A Russian passenger plane skidded off a rain-slicked Siberian runway early Sunday and plowed through a concrete barrier and into some nearby garages, bursting into flames. At least 122 people were killed and 58 hospitalized, the Emergency Situations Ministry said.

The Airbus A-310 operated by Russian airline S7 crashed on landing at Irkutsk airport. It was carrying at least 201 people on a flight from Moscow.

Airline spokesman Konstantin Koshman said there were 193 passengers, including 14 children under the age of 12, and a crew of eight aboard. Emergency Ministry spokeswoman Natalia Lukash said three people whose names were not on the passenger list were pulled unconscious from the wreckage; it was not clear if they had been on the ground or were flying as unregistered passengers.

Many of the children were headed to nearby Lake Baikal on vacation, according to Russian news reports, although Kosmhman said he had no details on that.

S7 was known as "Sibir" until May. The Sibir blue and white logo was still visible on the tail at the crash site, reports CBS News correspondent Beth Knobel. S7 is Russia's second-largest airline, carved out of Aeroflot's Siberian wing after the collapse of the Soviet Union.

The plane veered off the runway on landing and tore through a 6-foot-high concrete barrier.
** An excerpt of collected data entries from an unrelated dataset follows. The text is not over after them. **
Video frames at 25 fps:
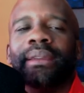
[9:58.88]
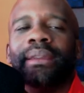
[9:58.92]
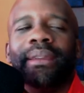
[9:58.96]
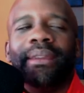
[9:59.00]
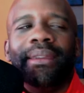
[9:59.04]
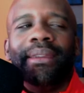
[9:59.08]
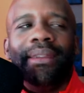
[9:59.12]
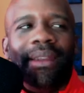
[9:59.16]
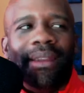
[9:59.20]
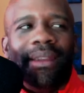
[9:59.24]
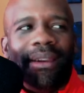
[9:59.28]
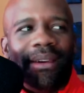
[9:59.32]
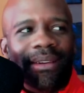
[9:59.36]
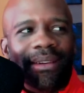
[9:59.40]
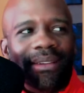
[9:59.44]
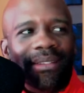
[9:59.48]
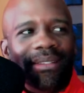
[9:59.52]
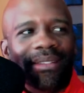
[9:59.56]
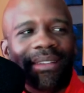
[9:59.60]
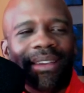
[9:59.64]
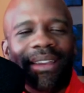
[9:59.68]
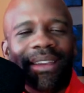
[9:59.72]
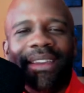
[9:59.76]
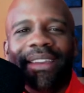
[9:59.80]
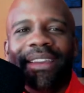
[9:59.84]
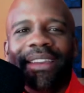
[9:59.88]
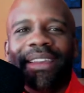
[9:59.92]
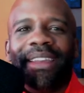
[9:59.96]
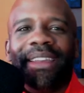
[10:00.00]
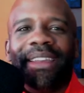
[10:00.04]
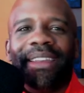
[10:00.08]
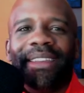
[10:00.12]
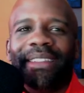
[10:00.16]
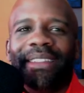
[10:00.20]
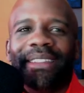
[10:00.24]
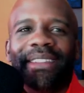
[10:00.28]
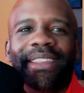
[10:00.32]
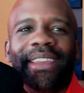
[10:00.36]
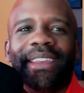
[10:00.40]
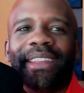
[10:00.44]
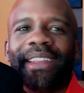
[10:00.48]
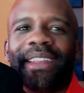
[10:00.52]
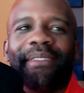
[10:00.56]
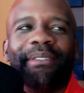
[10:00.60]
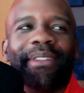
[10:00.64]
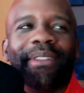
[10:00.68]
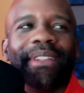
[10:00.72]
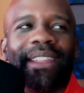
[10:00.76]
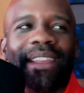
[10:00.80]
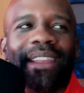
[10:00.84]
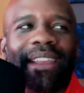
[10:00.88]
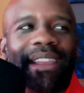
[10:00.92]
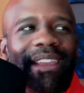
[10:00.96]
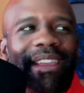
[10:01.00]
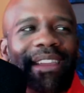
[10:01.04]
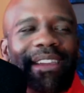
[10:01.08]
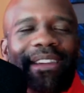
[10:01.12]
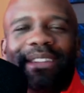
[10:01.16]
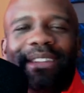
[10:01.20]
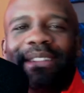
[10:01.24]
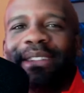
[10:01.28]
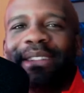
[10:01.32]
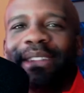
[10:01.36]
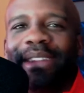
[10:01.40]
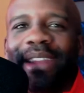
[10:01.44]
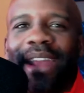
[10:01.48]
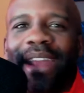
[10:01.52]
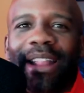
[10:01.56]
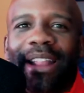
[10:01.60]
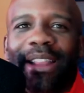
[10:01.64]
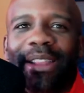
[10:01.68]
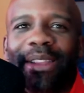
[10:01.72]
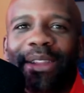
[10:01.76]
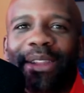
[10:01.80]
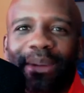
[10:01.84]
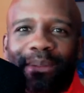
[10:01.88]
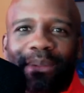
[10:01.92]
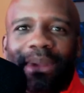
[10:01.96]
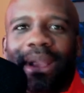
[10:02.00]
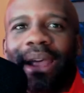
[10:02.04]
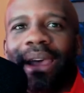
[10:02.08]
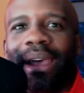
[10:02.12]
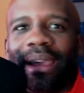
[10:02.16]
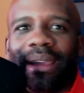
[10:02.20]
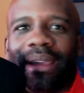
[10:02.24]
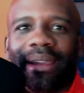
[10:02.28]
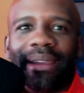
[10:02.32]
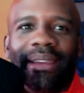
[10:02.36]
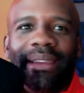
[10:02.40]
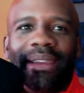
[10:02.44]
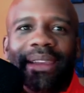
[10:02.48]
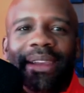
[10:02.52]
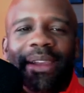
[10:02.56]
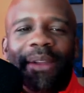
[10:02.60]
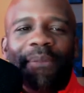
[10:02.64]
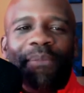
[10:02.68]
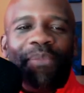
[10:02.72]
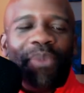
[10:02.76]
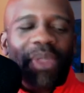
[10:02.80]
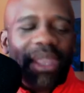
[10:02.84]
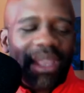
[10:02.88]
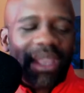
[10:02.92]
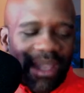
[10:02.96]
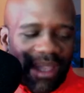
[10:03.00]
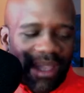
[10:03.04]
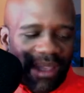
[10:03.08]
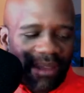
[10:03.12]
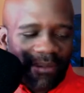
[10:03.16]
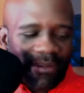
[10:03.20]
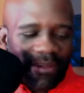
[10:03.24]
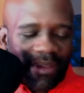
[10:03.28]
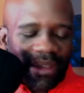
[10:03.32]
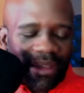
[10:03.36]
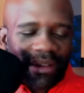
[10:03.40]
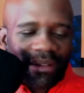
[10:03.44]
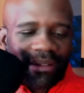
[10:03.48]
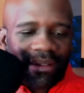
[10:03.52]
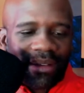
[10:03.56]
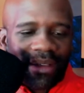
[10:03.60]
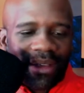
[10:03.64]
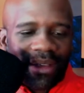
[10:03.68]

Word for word: you know, he did everything he could to not look black. He even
It then crashed into a compound of one-story garages, stopping a short distance from some small houses, about 7:50 a.m. (2250 GMT Saturday).

A witness said he heard a concussion and the ground trembled.

"I saw smoke coming from the aircraft. People were already walking out who were charred, injured, burnt," Mikhail Yegeryov told NTV television.

"I asked a person who was in the Airbus what happened, and he said the plane had landed on the tarmac but didn't brake. The cabin then burst into flames," Yegeryov said.

Transport Minister Igor Levitin blamed the wet runway.

"The aircraft veered off the runway. There was rain, the landing strip was wet. So we'll have to check the clutch and the technical condition of the aircraft," he told Russian state television.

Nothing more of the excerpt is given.